GPU Infrastructure Planning for Enterprise LLM Deployment
GPU infrastructure is the foundation of every private LLM deployment. Undersize it and your models run too slowly to be useful. Oversize it and you burn capital on idle silicon. The challenge is that GPU infrastructure decisions are sticky: procurement lead times are long, hardware lifecycles span years, and switching costs are real. Getting the sizing right from the start matters more here than in almost any other infrastructure domain.
The GPU Landscape for LLM Inference
Not all GPUs are created equal for LLM workloads. The two characteristics that matter most for inference are VRAM capacity (how large a model you can load) and memory bandwidth (how quickly you can read model weights during generation). Compute FLOPS, while important for training, is secondary for inference where the bottleneck is almost always memory bandwidth.
NVIDIA H100 SXM
- VRAM: 80 GB HBM3
- Memory bandwidth: 3.35 TB/s
- Interconnect: NVLink 4.0 (900 GB/s GPU-to-GPU)
- TDP: 700W
- Street price: $25,000-$35,000 per unit
The H100 SXM is the current performance leader for LLM inference. Its HBM3 memory bandwidth is 67% higher than the A100, translating directly to faster token generation. The NVLink interconnect enables efficient tensor parallelism across 8 GPUs within a node, essential for serving models that exceed single-GPU VRAM capacity.
NVIDIA H100 PCIe
- VRAM: 80 GB HBM3
- Memory bandwidth: 2.0 TB/s
- Interconnect: PCIe Gen5 (128 GB/s)
- TDP: 350W
- Street price: $20,000-$28,000 per unit
The PCIe variant offers the same VRAM but lower memory bandwidth and no NVLink. It fits in standard PCIe servers without specialized cooling, making it accessible for existing data center environments. The reduced bandwidth means 30-40% lower tokens-per-second compared to SXM, but for smaller models or lower-throughput requirements, the economics can be favorable.
NVIDIA A100 80GB
- VRAM: 80 GB HBM2e
- Memory bandwidth: 2.0 TB/s
- Interconnect: NVLink 3.0 (600 GB/s)
- TDP: 400W (SXM), 300W (PCIe)
- Street price: $10,000-$15,000 (secondary market)

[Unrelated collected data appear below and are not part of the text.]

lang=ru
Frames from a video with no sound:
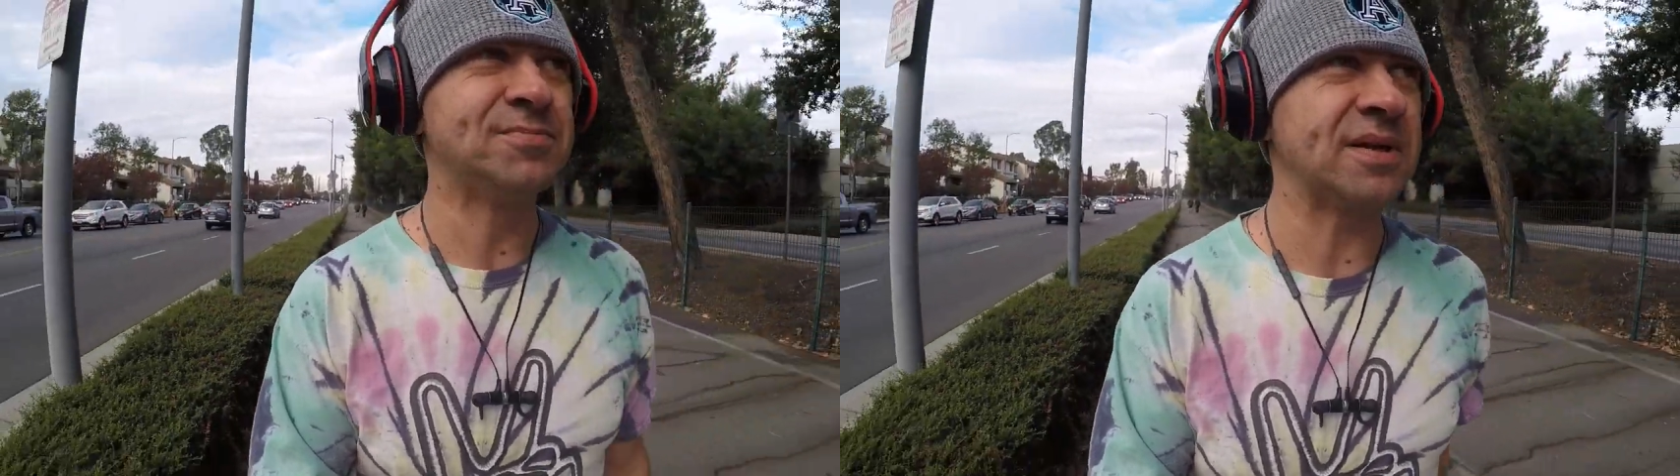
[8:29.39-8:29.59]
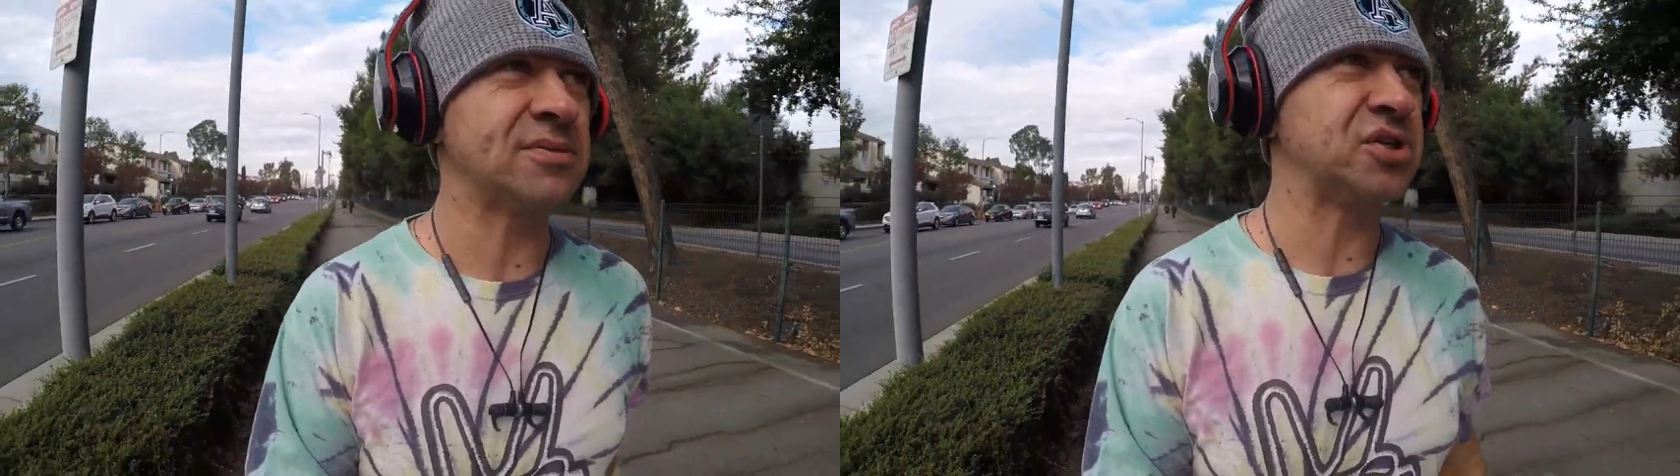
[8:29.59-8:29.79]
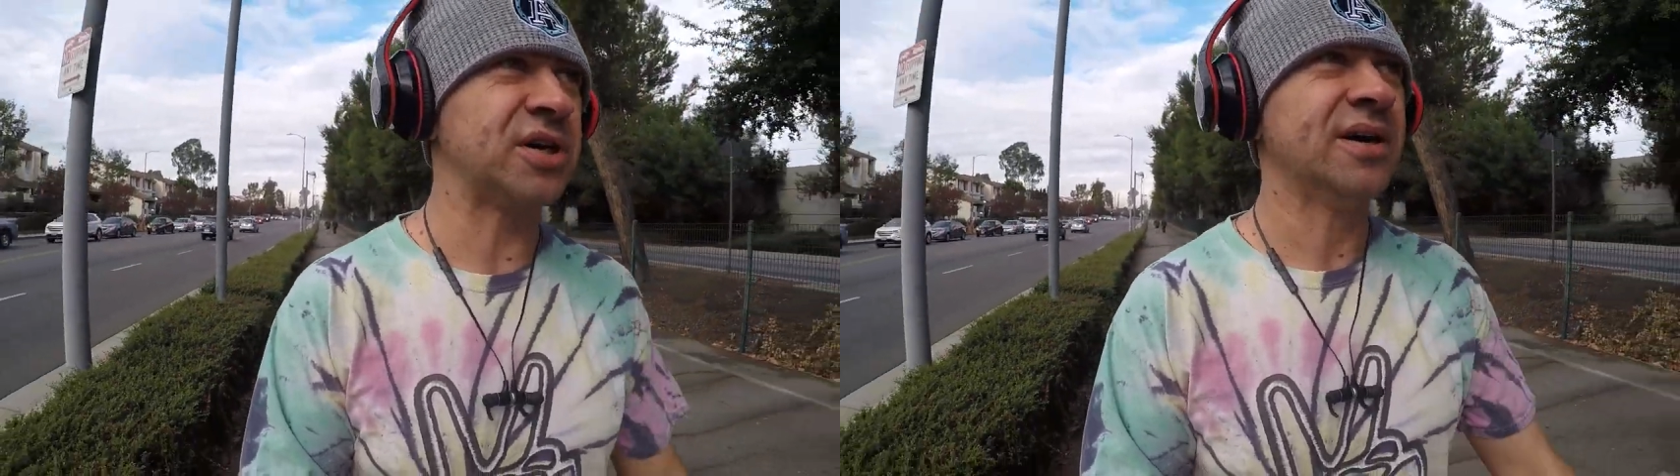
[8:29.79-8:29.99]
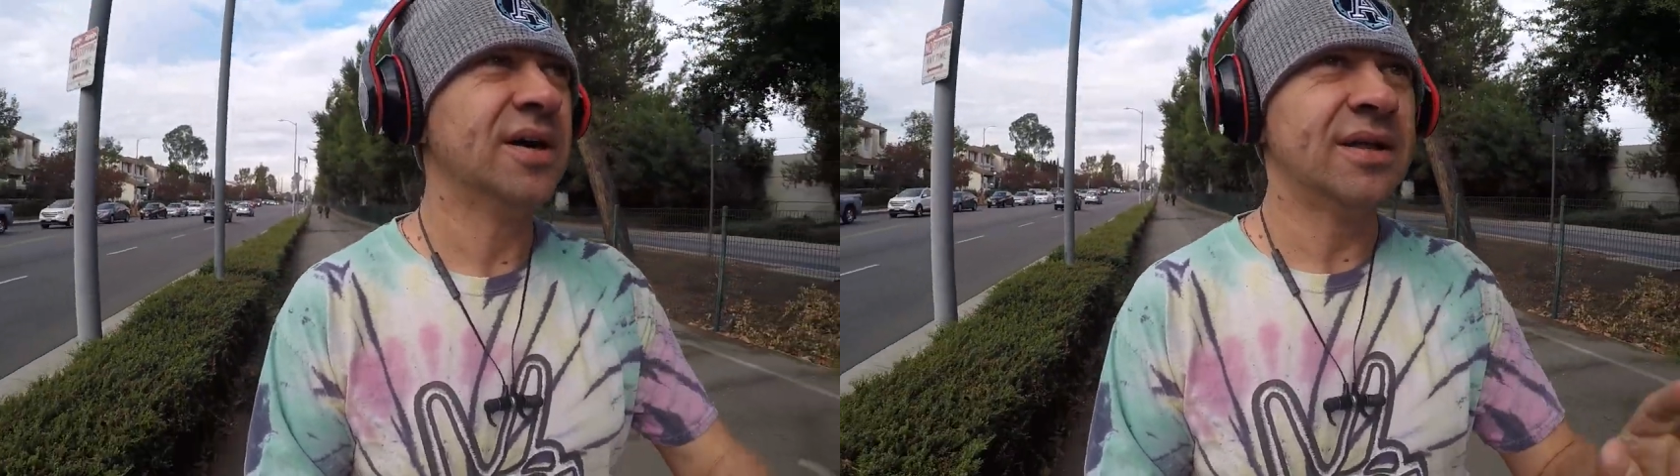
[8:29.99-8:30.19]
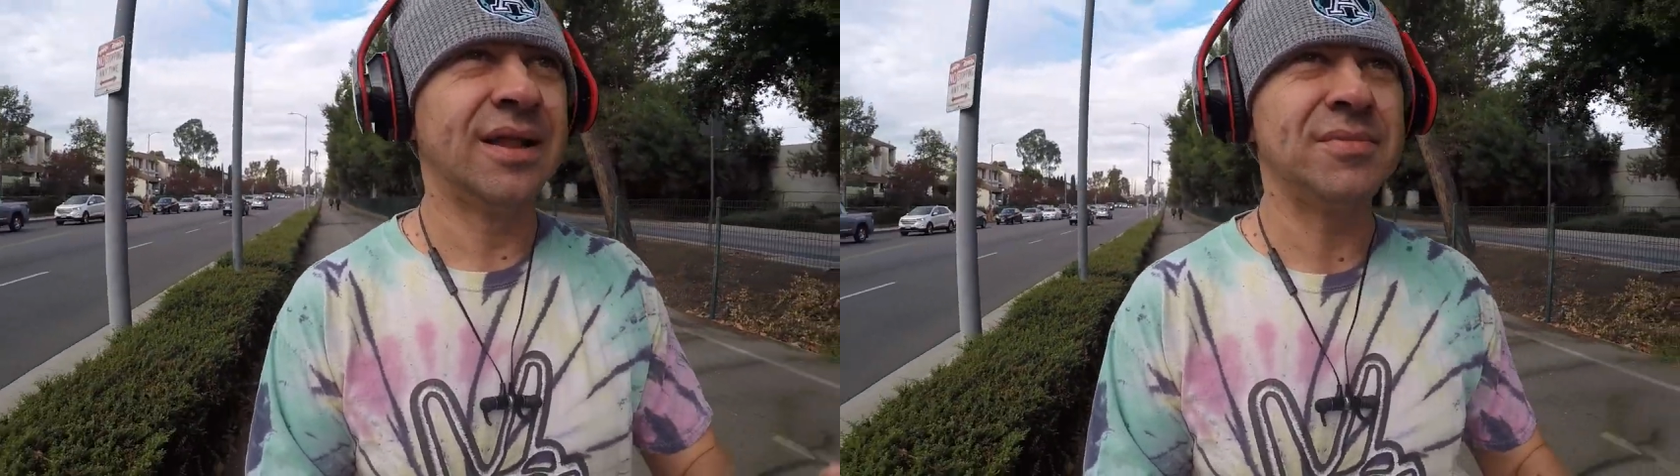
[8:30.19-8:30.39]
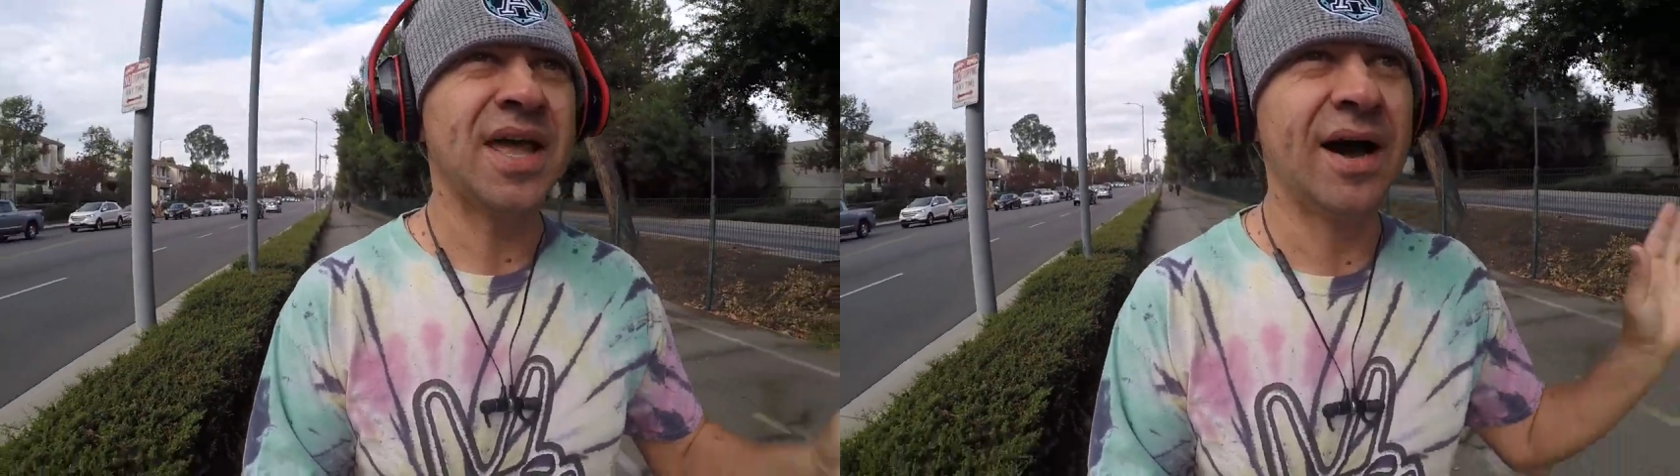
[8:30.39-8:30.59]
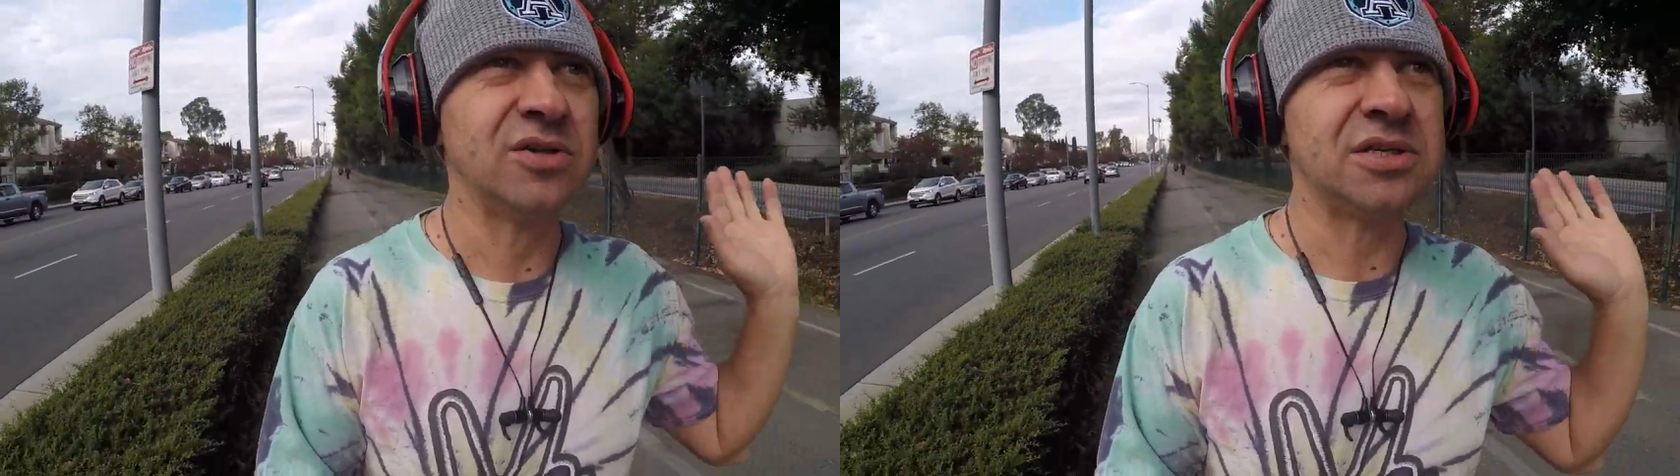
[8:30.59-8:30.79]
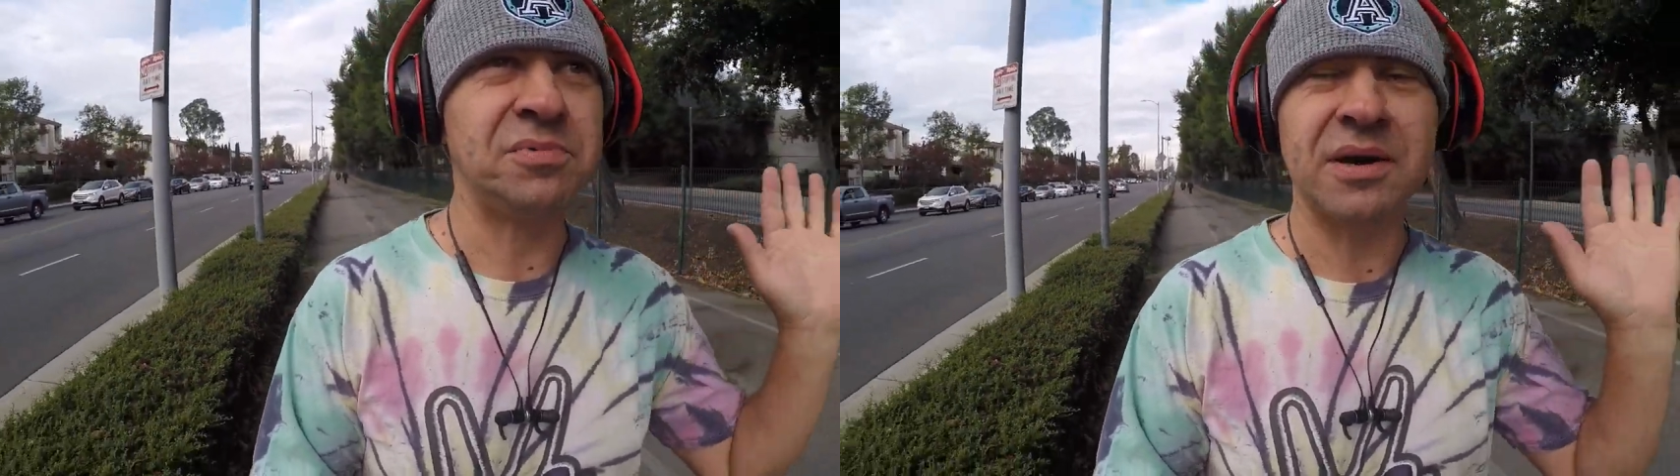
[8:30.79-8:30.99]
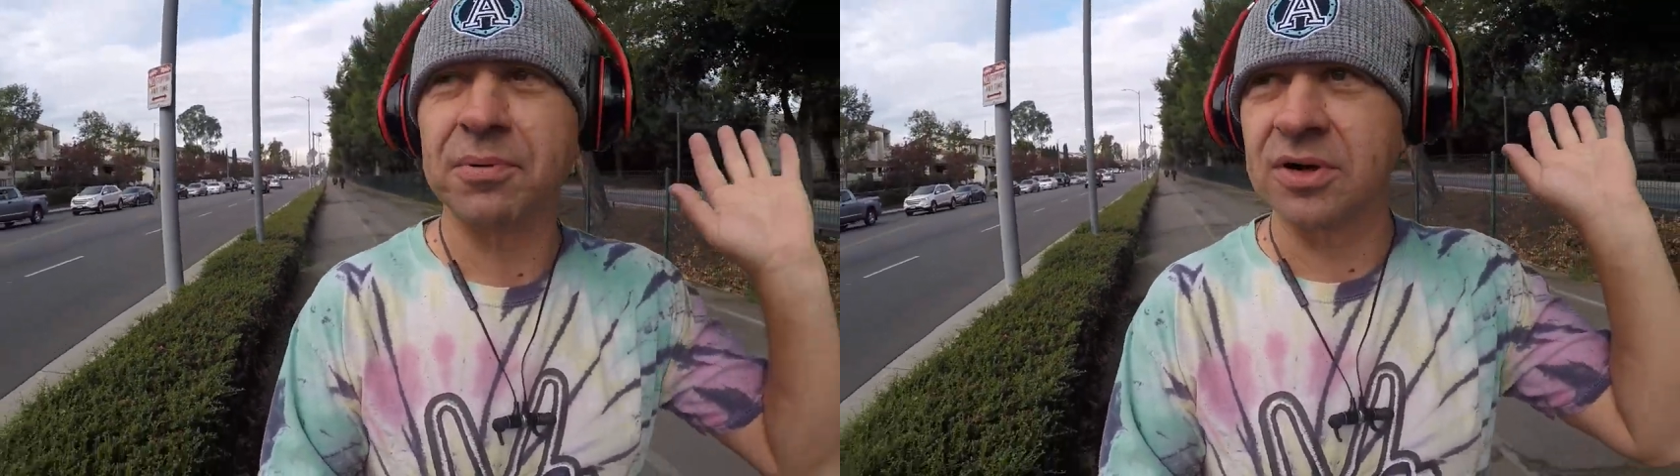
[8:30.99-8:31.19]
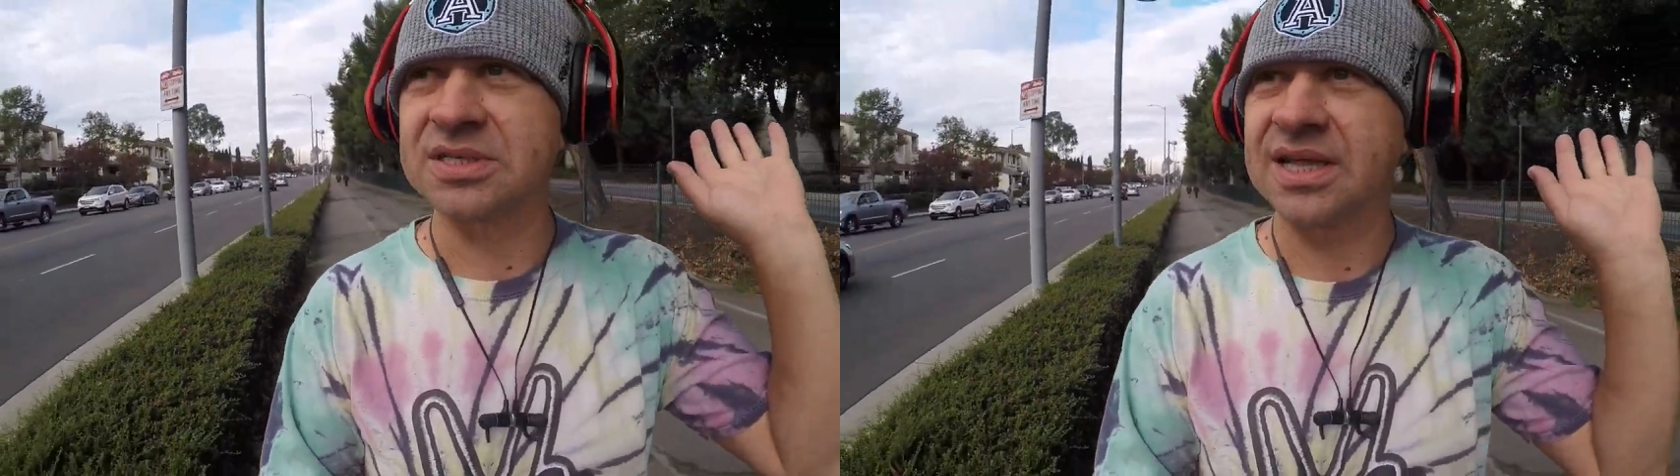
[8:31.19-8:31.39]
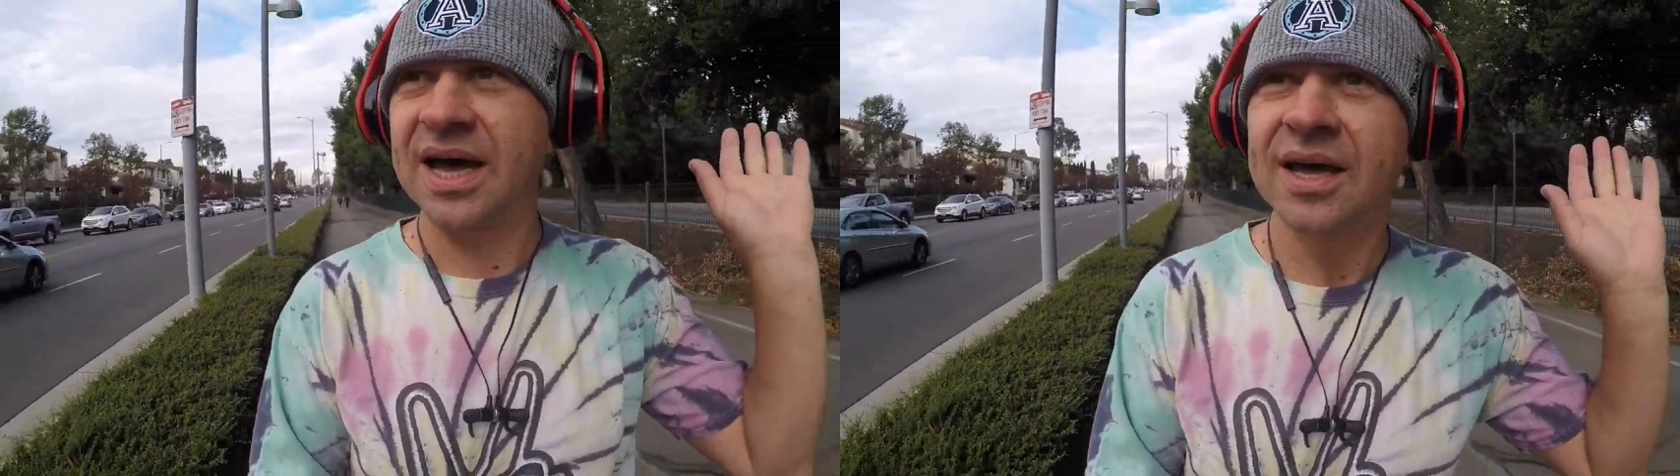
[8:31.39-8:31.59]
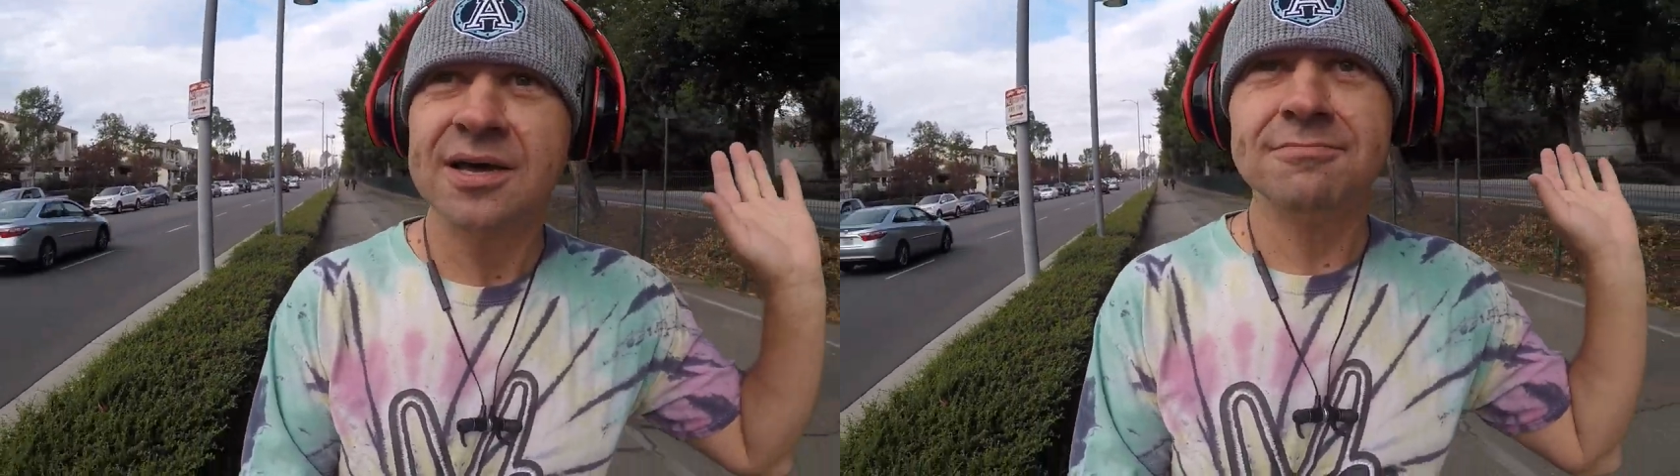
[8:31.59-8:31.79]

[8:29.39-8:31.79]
потому что для меня он теперь просто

The A100 remains a compelling value proposition, particularly on the secondary market where prices have dropped significantly. Memory bandwidth matches the H100 PCIe, and VRAM capacity is identical. For organizations optimizing total cost of ownership rather than peak performance, the A100 offers 70-80% of H100 SXM inference performance at 40-50% of the price.
NVIDIA L40S
- VRAM: 48 GB GDDR6X
- Memory bandwidth: 864 GB/s
- Interconnect: PCIe Gen4
- TDP: 350W
- Street price: $7,000-$10,000 per unit
The L40S targets a different niche: deploying smaller models (7B-13B) in standard data center racks without the cooling and power requirements of HBM-based GPUs. Its GDDR6X memory bandwidth is significantly lower than HBM-based cards, which limits throughput for larger models. However, for serving quantized 7B-13B models, the L40S provides good price-performance in a data center-friendly form factor.
Consumer GPUs: RTX 4090 and RTX 5090
Consumer GPUs are sometimes considered for cost-sensitive deployments. The RTX 4090 (24 GB VRAM, 1 TB/s bandwidth) and RTX 5090 (32 GB VRAM) can run smaller quantized models effectively. However, they are explicitly not designed for data center use: they lack ECC memory, enterprise driver support, and the thermal design for 24/7 operation in rack environments. NVIDIA's EULA also prohibits data center use of GeForce cards. Use them for development and testing only.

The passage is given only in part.